Search the records for lines with the word "Verbatim" and copy each match.

(Collected data entries)
┄┄┄┄┄┄┄┄┄┄┄┄┄┄┄┄┄┄┄┄
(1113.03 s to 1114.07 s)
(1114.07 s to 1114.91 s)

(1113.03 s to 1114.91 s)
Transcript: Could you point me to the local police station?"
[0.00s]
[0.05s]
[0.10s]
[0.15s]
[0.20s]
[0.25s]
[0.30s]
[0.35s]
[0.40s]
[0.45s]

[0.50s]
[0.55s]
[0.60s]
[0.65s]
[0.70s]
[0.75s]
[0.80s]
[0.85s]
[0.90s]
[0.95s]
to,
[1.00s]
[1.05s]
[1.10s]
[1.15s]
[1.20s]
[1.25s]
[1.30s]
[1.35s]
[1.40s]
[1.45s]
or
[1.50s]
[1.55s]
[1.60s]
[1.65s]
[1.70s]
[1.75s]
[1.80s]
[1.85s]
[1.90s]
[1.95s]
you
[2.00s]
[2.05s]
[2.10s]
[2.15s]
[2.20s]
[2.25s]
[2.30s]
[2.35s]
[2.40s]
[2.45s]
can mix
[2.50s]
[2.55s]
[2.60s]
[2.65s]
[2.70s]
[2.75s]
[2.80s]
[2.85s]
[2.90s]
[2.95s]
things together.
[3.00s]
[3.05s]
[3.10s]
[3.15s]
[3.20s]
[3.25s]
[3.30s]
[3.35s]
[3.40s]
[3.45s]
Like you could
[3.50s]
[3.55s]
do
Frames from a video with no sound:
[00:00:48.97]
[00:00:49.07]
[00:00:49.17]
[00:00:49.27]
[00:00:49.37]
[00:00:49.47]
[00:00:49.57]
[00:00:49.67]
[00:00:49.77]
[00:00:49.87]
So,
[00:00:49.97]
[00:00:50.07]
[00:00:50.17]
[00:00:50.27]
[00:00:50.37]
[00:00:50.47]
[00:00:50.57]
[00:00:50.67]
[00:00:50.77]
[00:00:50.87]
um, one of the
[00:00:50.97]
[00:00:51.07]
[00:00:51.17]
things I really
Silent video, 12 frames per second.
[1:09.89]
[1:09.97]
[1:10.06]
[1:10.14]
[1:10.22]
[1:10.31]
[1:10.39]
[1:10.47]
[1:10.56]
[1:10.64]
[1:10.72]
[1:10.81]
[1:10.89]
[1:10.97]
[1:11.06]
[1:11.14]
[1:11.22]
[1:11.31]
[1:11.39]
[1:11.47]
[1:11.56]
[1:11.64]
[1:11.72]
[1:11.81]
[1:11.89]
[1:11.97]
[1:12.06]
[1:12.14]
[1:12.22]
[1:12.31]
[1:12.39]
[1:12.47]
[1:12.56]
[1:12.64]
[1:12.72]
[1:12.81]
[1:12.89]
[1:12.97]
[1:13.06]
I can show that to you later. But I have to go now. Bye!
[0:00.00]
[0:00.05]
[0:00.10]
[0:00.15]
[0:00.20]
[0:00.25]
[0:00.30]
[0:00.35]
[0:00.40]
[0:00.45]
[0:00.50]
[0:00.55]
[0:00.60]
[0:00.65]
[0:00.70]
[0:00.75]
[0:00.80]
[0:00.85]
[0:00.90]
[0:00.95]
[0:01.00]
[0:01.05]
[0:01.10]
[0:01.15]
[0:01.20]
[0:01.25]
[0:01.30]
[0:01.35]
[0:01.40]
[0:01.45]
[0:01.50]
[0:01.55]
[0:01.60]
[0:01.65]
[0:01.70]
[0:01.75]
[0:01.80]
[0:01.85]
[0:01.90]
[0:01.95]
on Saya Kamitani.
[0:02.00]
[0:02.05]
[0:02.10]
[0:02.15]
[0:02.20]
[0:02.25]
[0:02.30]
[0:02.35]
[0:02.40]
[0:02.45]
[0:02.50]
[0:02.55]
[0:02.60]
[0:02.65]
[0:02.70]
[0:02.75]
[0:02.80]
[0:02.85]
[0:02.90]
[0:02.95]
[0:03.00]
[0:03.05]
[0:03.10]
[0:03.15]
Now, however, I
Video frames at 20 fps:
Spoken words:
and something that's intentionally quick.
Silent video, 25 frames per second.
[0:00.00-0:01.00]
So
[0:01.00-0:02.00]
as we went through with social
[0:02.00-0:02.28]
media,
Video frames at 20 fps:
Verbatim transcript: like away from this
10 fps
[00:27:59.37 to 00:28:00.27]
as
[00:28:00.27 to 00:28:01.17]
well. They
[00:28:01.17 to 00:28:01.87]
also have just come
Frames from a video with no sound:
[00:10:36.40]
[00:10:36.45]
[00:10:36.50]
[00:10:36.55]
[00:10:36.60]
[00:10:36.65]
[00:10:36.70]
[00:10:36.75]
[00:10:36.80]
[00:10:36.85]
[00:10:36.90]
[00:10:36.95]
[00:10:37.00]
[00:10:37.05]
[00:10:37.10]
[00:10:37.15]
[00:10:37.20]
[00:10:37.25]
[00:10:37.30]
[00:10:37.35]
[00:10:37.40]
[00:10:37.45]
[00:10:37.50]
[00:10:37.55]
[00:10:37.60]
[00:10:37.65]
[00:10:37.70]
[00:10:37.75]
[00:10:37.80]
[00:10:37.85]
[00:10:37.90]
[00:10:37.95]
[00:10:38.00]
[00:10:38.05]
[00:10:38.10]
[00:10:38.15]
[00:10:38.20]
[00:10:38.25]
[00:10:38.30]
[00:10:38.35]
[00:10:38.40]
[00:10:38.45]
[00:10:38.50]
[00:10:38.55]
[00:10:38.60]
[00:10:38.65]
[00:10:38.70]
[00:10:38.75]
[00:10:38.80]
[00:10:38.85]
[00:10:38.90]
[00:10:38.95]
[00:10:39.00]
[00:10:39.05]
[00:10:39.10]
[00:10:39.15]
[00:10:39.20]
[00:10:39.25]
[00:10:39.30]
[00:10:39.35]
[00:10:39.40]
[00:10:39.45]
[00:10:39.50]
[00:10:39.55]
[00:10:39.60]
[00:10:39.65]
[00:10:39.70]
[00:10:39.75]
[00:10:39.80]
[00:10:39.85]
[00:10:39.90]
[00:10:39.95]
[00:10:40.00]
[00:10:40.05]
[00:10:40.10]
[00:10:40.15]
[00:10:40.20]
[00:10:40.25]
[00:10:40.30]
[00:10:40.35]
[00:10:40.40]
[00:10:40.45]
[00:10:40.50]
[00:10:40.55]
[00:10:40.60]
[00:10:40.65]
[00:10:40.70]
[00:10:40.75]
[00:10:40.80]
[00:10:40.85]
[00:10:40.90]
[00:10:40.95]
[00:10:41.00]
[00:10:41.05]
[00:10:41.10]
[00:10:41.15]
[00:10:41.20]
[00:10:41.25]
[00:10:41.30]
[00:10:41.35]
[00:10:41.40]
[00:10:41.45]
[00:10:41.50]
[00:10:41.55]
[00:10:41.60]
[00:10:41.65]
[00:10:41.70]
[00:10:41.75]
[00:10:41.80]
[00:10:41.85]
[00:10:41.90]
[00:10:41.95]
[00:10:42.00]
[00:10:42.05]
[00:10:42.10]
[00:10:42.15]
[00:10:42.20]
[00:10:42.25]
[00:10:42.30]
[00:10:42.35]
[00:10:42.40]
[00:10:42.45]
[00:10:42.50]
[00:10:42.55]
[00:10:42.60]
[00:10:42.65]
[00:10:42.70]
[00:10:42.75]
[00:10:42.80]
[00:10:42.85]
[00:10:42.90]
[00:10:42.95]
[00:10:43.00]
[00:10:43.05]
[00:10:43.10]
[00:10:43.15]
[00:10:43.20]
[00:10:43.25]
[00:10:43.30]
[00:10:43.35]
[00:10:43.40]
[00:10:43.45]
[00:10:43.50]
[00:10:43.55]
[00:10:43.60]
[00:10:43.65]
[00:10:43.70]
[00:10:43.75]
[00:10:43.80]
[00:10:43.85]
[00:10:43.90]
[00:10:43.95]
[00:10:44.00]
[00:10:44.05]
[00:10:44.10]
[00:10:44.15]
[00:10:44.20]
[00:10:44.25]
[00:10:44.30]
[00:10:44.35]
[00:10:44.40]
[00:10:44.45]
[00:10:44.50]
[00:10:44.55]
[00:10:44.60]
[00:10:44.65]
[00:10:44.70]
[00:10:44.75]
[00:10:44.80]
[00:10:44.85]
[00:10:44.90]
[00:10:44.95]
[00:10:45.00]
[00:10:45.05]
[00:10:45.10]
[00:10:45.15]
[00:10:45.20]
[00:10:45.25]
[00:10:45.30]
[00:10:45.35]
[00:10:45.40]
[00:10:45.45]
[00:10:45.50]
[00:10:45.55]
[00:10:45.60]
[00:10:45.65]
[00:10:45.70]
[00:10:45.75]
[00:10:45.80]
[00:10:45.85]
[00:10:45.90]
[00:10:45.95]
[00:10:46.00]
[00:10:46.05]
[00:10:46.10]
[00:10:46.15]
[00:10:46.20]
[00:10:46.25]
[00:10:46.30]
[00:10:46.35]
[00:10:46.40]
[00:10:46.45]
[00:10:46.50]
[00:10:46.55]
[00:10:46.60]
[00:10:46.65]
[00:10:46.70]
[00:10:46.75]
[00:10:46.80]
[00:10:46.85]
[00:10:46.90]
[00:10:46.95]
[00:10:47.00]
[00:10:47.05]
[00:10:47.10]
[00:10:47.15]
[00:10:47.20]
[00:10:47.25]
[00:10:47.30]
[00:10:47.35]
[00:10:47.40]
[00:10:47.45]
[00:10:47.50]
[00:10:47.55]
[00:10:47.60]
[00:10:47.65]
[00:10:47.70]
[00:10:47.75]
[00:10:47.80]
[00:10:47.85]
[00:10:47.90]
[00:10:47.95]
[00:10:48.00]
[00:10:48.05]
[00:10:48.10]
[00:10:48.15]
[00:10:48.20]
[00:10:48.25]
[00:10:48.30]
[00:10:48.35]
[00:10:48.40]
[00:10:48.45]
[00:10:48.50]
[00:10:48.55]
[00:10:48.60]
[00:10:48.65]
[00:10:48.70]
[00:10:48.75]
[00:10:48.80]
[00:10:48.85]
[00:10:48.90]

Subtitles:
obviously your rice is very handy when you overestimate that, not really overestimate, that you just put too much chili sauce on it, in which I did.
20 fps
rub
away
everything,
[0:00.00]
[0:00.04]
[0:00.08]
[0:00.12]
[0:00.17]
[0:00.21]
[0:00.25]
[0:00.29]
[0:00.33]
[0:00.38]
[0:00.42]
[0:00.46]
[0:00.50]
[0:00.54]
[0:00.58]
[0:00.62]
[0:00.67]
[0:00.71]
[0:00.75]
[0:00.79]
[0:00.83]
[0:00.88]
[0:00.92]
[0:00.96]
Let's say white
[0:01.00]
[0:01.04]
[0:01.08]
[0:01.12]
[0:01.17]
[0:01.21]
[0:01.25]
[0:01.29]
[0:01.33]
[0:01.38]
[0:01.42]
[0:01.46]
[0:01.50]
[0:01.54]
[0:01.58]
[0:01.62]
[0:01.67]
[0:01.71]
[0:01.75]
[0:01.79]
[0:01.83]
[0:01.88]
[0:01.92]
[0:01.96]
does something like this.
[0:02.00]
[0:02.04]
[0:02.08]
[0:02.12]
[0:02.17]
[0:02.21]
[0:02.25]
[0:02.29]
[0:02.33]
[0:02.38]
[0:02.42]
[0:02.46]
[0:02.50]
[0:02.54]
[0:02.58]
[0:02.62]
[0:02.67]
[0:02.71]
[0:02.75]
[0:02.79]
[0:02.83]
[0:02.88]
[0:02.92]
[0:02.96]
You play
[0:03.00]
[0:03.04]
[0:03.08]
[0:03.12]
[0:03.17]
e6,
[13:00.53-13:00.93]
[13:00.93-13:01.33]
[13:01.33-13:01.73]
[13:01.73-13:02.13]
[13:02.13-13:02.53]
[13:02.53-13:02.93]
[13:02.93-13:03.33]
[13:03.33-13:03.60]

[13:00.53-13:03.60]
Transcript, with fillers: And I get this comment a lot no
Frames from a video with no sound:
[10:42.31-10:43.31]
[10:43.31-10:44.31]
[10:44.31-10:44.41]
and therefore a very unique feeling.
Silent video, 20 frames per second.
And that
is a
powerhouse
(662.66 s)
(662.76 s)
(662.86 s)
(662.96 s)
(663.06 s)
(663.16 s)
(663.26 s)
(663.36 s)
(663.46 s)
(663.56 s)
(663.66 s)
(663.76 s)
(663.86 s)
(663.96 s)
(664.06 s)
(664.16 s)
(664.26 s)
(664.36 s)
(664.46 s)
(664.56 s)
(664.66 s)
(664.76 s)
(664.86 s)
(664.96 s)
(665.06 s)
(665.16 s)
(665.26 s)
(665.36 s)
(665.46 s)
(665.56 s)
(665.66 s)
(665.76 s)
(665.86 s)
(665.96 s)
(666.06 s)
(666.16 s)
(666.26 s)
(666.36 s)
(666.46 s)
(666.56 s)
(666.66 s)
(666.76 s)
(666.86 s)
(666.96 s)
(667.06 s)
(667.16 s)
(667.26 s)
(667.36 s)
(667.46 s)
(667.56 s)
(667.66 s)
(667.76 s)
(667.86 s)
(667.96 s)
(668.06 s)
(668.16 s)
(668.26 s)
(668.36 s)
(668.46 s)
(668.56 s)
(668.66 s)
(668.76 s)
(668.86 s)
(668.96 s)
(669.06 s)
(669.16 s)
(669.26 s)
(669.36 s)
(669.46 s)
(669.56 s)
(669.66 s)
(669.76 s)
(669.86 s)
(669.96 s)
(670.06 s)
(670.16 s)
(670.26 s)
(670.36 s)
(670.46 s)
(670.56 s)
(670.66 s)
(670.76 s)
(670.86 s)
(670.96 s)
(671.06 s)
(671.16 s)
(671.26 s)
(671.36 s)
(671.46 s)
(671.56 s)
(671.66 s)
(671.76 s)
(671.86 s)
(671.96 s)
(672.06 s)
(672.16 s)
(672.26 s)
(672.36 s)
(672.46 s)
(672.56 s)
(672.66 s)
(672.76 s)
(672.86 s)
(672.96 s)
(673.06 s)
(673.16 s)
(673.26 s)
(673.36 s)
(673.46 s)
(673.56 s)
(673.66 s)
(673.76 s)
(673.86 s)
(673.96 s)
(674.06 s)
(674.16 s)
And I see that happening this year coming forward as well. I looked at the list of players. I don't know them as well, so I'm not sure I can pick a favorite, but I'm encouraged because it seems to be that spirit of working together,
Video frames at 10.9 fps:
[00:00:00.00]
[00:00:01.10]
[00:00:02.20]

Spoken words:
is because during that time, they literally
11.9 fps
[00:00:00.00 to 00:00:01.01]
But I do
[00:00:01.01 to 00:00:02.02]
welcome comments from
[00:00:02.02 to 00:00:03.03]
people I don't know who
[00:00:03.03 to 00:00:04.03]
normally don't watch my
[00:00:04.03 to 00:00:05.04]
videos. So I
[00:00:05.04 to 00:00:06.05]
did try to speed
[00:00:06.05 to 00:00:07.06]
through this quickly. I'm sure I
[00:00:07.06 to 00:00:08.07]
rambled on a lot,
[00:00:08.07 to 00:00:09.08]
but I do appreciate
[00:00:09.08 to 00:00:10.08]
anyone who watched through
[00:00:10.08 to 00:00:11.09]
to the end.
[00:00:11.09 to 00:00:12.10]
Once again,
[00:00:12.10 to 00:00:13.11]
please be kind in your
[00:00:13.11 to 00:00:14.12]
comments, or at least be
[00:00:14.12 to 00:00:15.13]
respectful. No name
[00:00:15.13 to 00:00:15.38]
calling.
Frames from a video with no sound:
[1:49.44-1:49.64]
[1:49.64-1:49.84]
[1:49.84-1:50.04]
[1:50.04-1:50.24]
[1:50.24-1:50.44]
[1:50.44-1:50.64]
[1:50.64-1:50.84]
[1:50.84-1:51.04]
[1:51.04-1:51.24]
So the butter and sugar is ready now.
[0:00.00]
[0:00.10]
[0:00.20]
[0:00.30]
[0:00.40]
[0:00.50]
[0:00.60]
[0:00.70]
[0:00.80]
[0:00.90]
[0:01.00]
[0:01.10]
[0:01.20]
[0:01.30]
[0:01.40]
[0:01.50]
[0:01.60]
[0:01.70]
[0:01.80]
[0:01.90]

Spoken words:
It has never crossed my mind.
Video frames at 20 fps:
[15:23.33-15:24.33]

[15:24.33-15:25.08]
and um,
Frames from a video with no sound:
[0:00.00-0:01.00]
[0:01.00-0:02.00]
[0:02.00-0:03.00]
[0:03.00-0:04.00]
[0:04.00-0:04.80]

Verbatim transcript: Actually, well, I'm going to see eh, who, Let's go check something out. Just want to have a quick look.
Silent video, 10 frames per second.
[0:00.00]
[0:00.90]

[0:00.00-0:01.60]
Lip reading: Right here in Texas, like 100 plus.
┄┄┄┄┄┄┄┄┄┄┄┄┄┄┄┄┄┄┄┄
_Answer for this exercise_:
Verbatim transcript: like away from this
Verbatim transcript: Actually, well, I'm going to see eh, who, Let's go check something out. Just want to have a quick look.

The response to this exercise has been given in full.